The change applied instantly and the network drive size increased to 40GB.

It's good to have all our personal data now stored on the ZFS filesystem, with full mirroring, checksumming and backed up.

The now-redundant 500GB disks will be assigned to another blog post...

Friday, 11 September 2009

Upgrading the EeePC 701 to Eeebuntu

I don't tend to use my EeePC 701 4G very much; there's not much point when you have a pretty well setup PC and network. But when it comes to going on holiday, the Eee is a must-pack luggage item.

T and I have just been away for a week in Corfu. Weather: hot. Hotel Wi-Fi: not bad and free to use (guess which is the most important criteria... :-))

It was when using the Eee on holiday that I realised how dated the default Xandros-derived distro is. Some websites even encouraged us to to upgrade to a later release of Firefox. So upon returning, I purchased a 2GB RAM upgrade (from the default 512MB), an 8GB SD card to store my files on and a 4GB USB stick with which I installed Eeebuntu.

I've never been a serious Ubuntu user (or any of its derivatives), being quite happy with OpenSUSE, so installing Eeebuntu has been interesting. Fortunately the website had some decent documentation on building an install USB key (since the Eee doesn't have a CD drive). Once that was set up, it was simply a matter of booting the Eee off the USB stick and following the prompts.
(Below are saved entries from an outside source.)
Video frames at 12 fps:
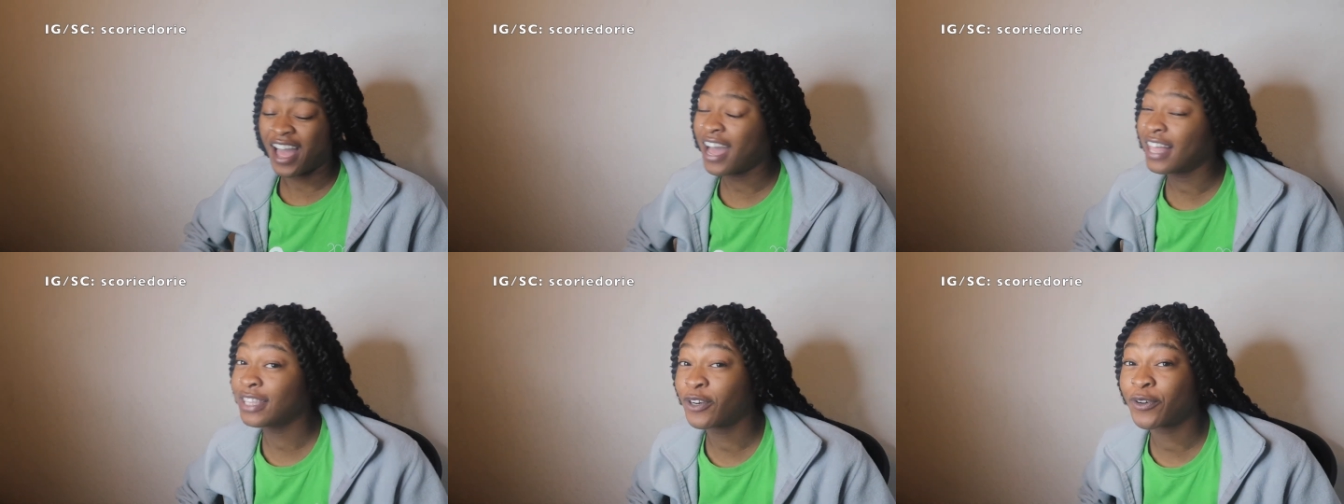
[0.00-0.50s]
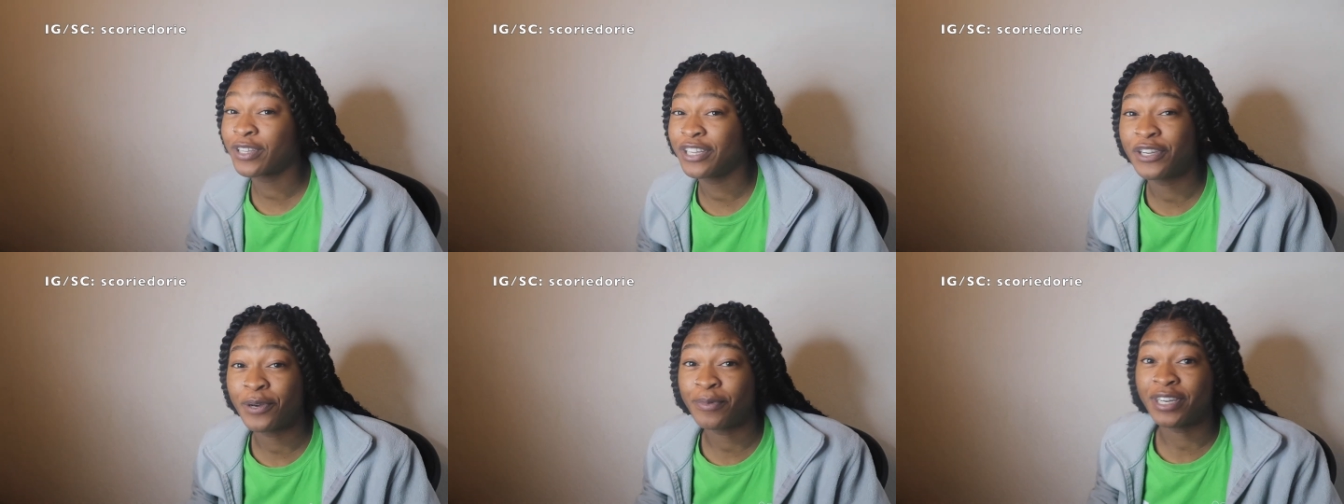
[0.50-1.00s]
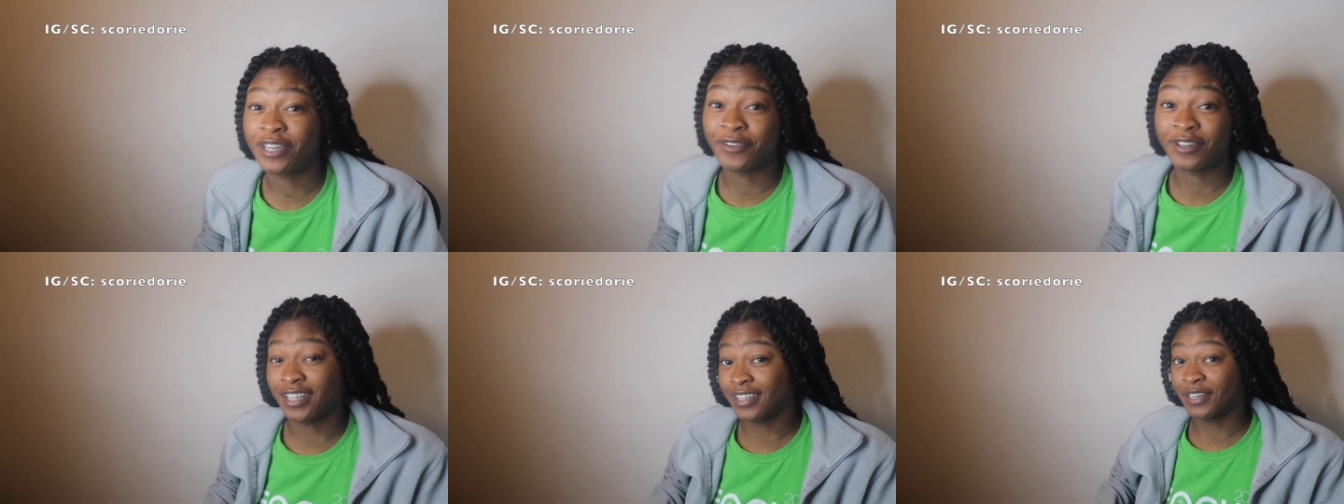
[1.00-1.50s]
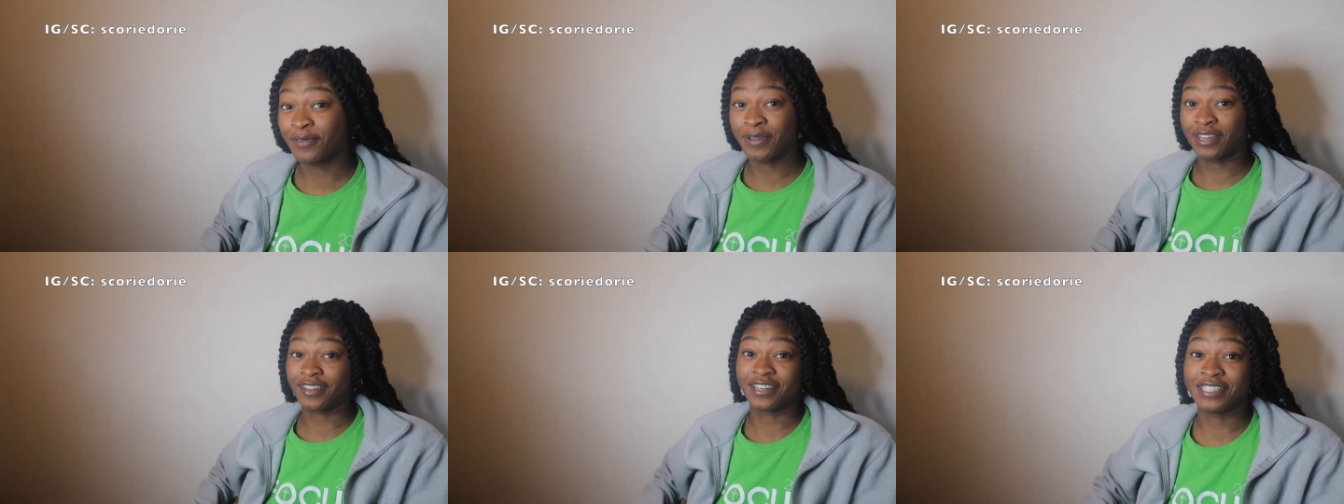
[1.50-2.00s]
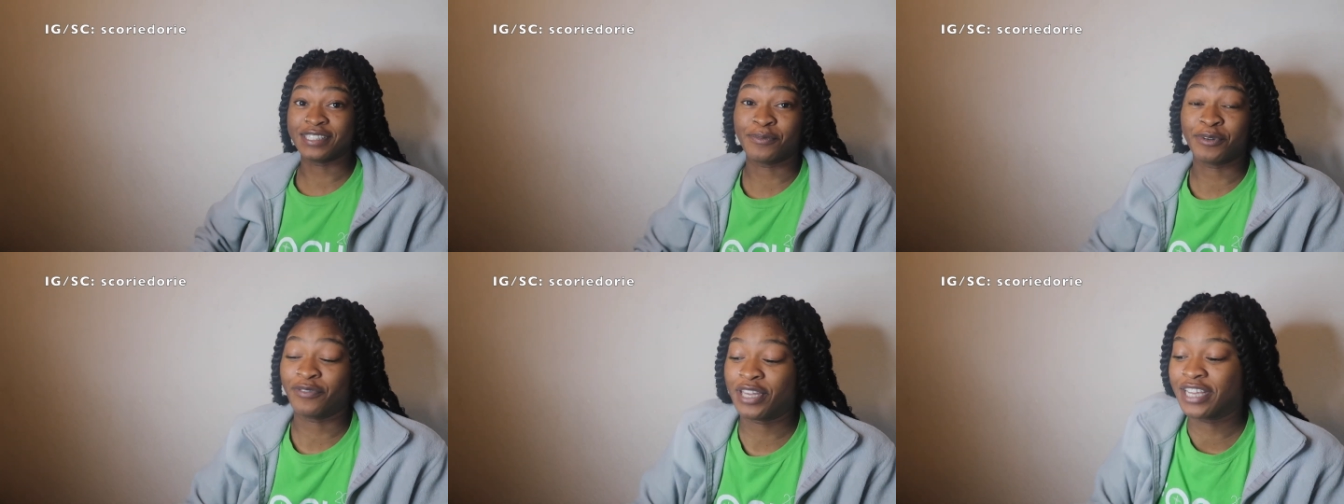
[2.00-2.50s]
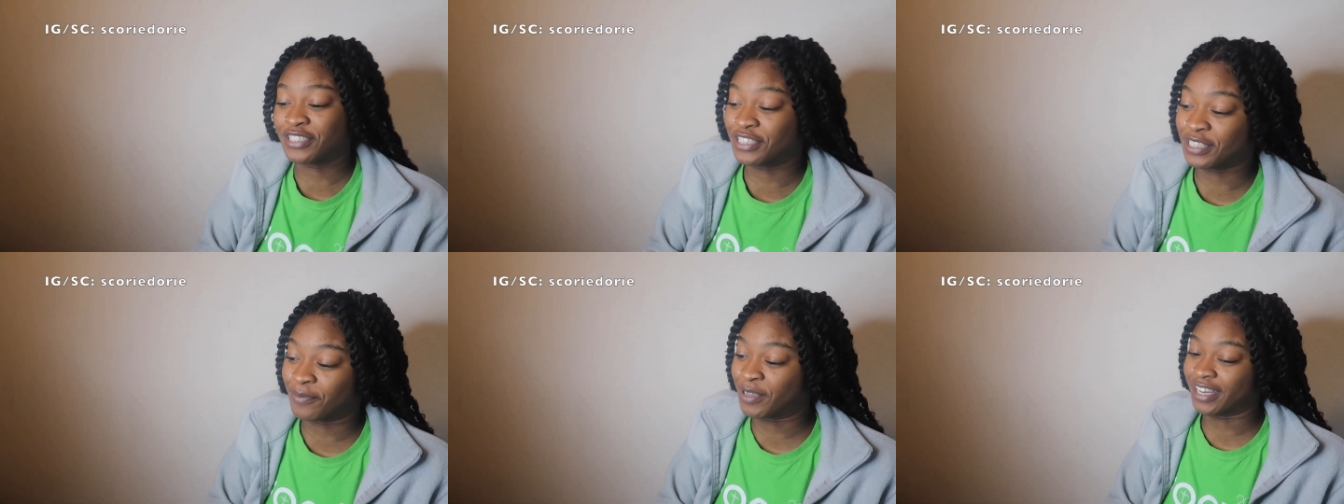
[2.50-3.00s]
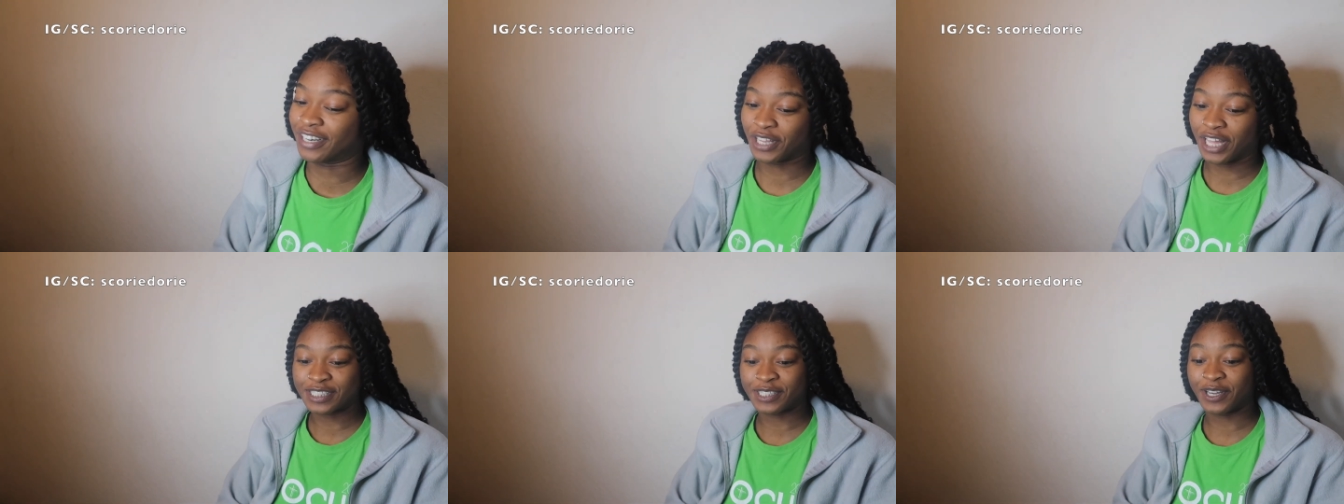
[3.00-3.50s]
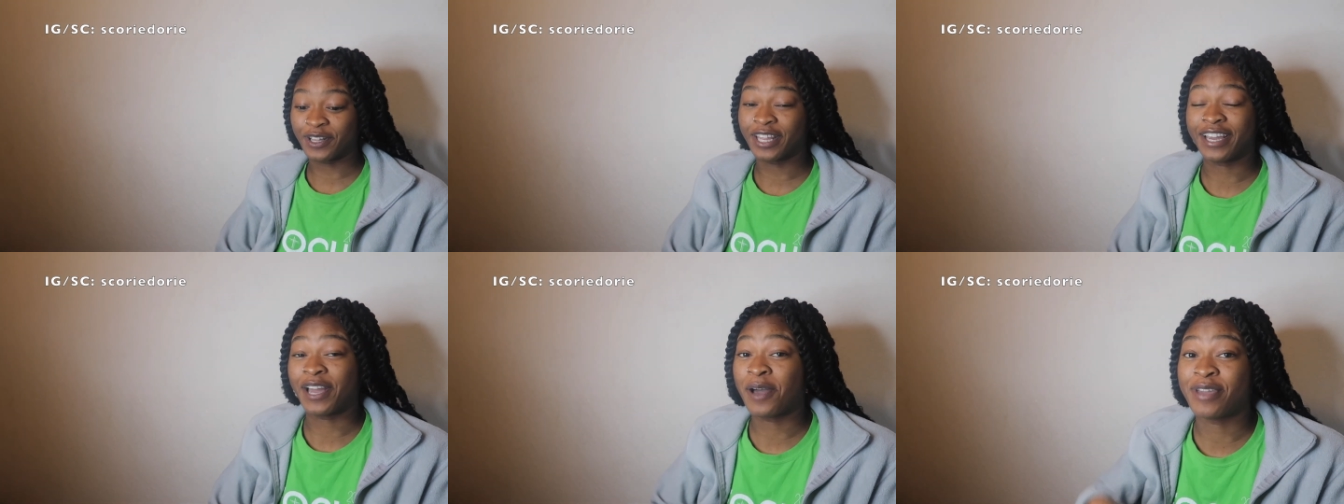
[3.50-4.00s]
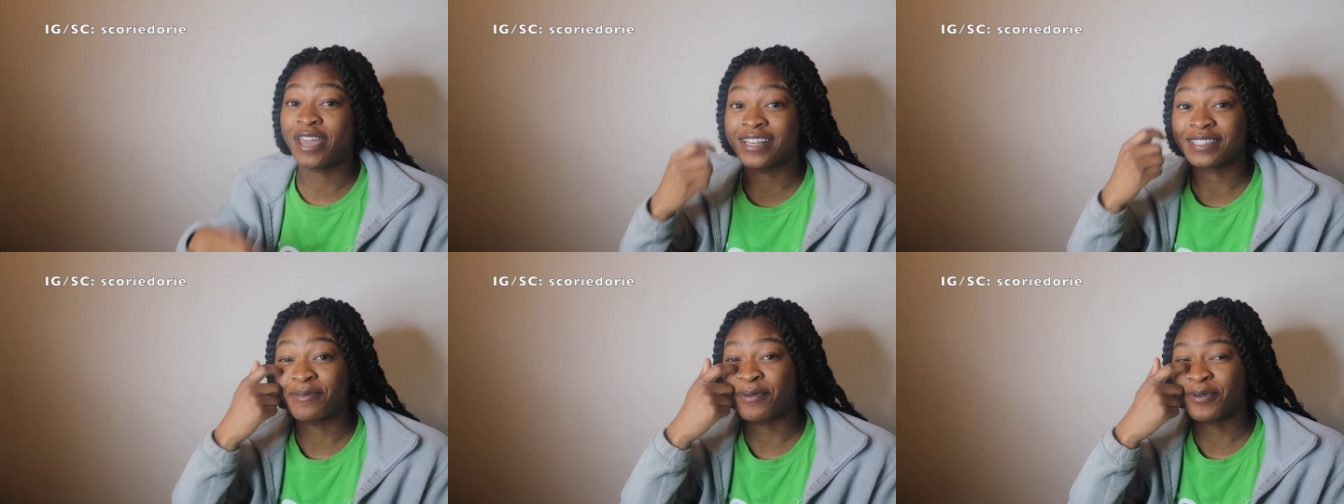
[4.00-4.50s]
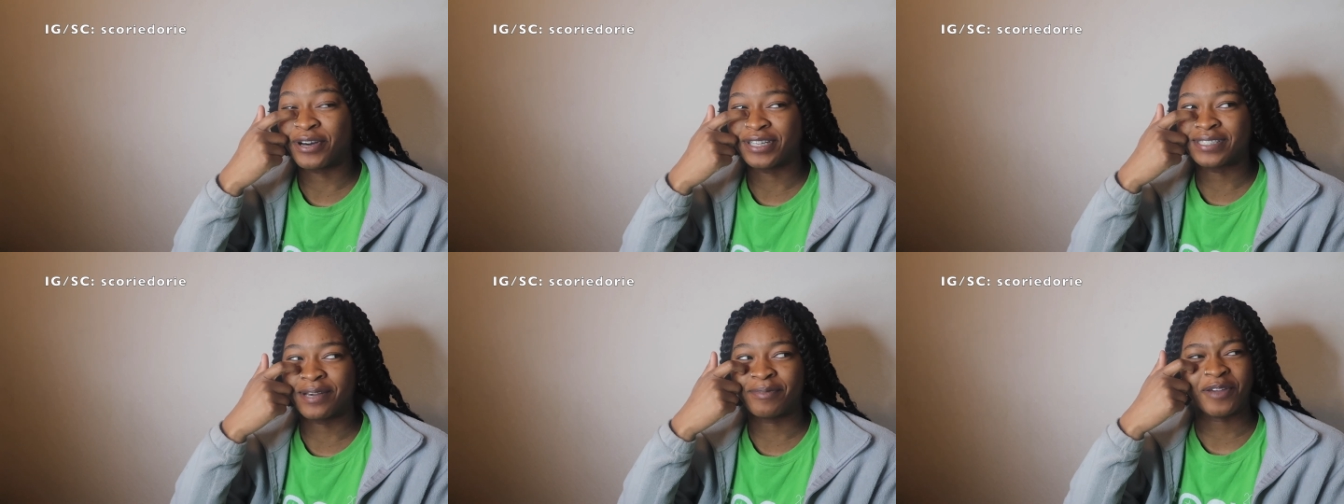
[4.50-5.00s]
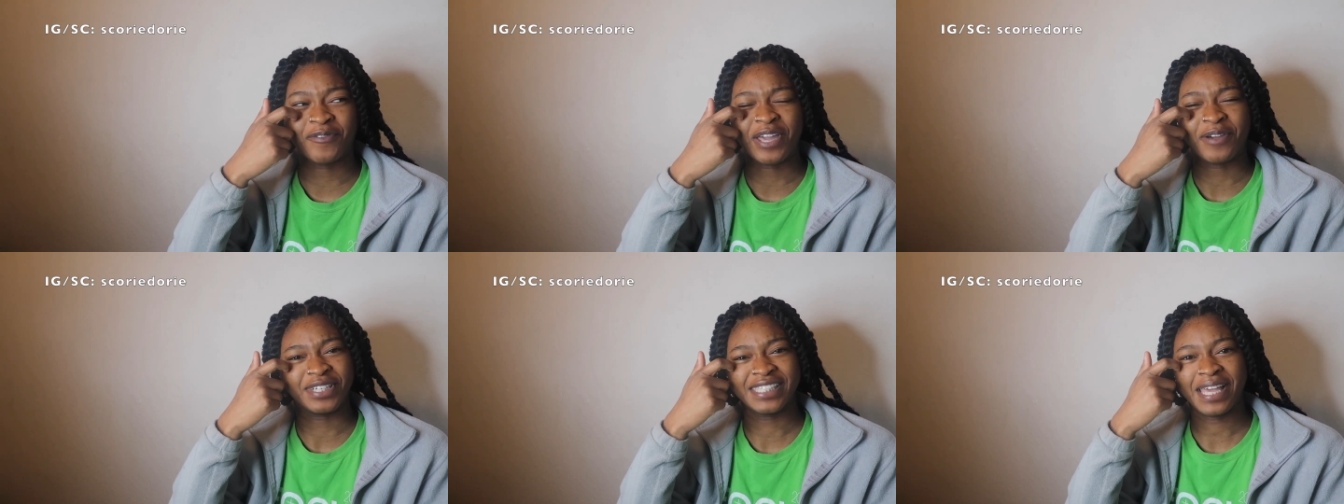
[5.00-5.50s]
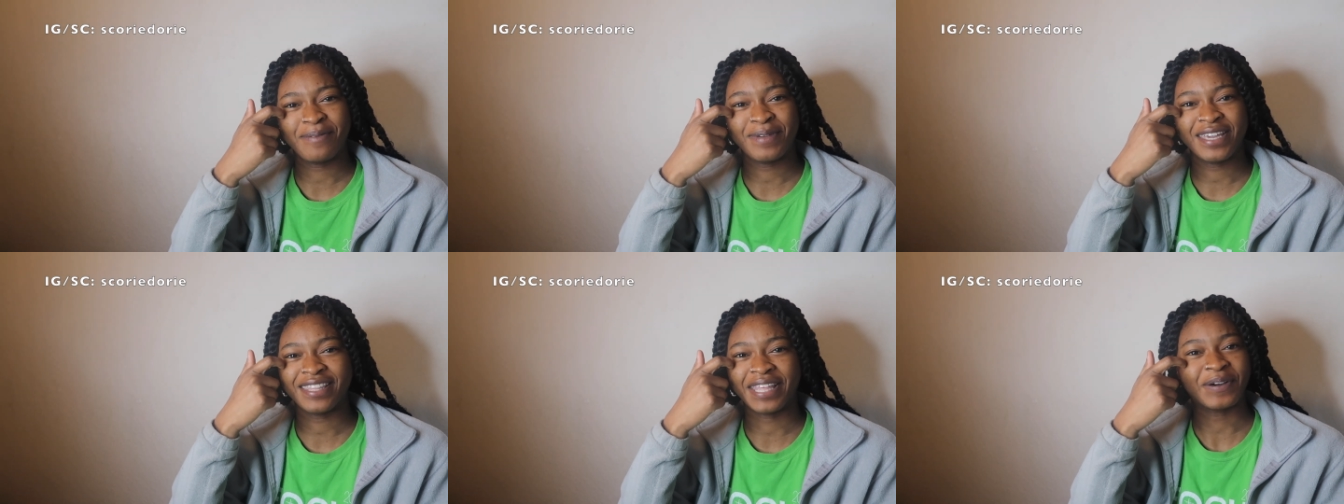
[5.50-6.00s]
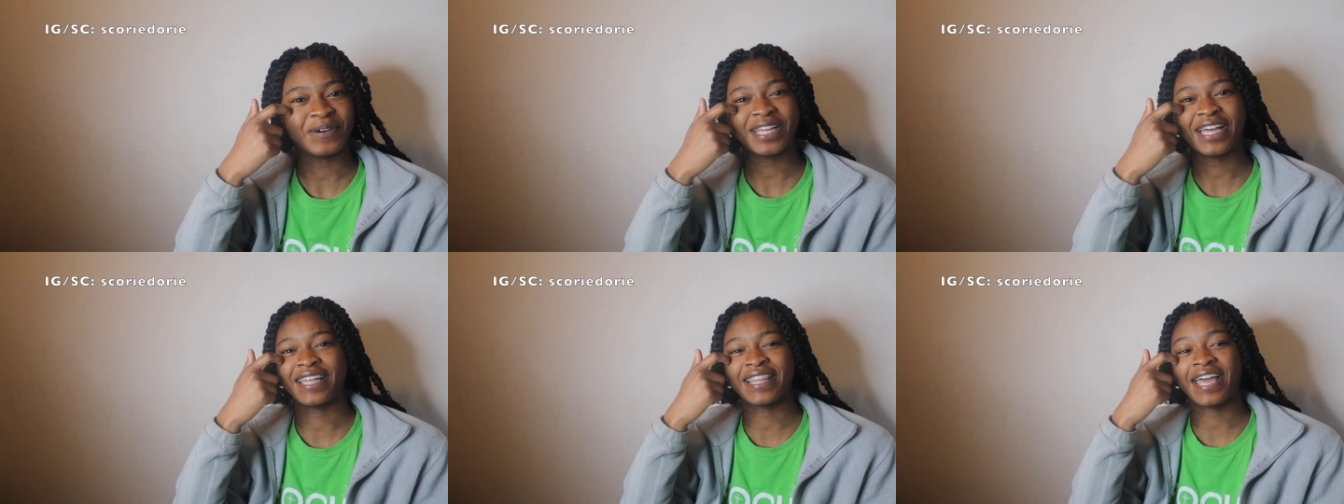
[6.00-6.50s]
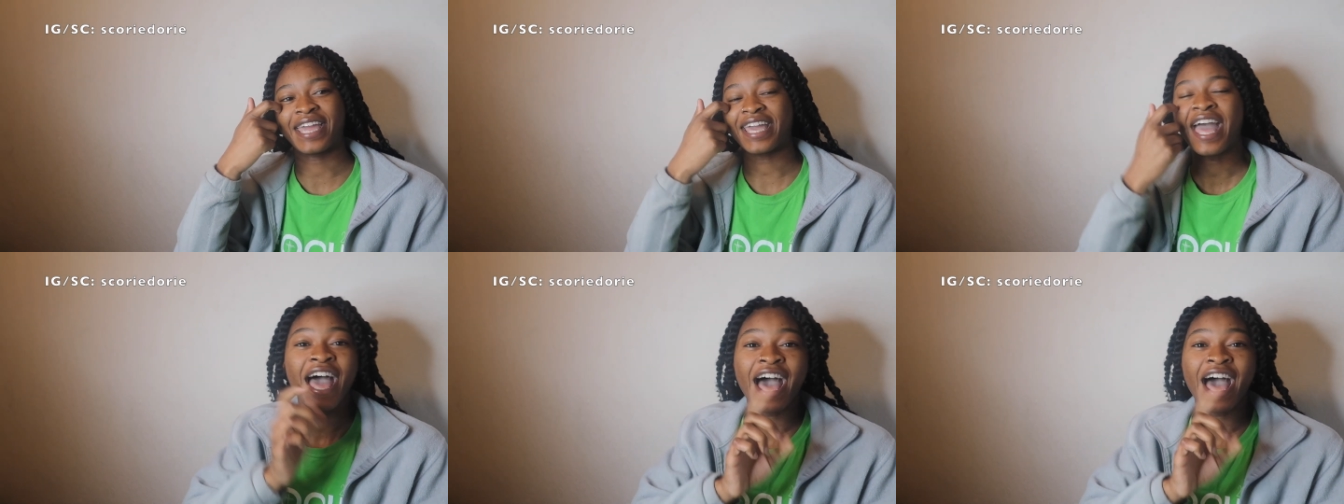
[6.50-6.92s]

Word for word: I literally don't be knowing nothing about none of these abbreviations I'm not gonna lie to y'all like I'll be asking people all the time like wait what does that mean like what's that like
The result is a modern, GNOME-based distro that can take advantage of all the Eee functionality including the Wi-Fi and webcam. It's also a very smart-looking setup with Compiz working out of the box. I took the opportunity to add some extra software that might be useful in the future, including Wireshark and Nessus.

I'm not going to pretend that the Eee is going to be my new, main machine, or that it will be heavily used on a daily basis, but it's a very capable little computer that will be far more useful with the updated OS on it. My initial foray into Eeebuntu has also been very positive. If you're looking to get something better than the default, dated Xandros version, it's worth a look.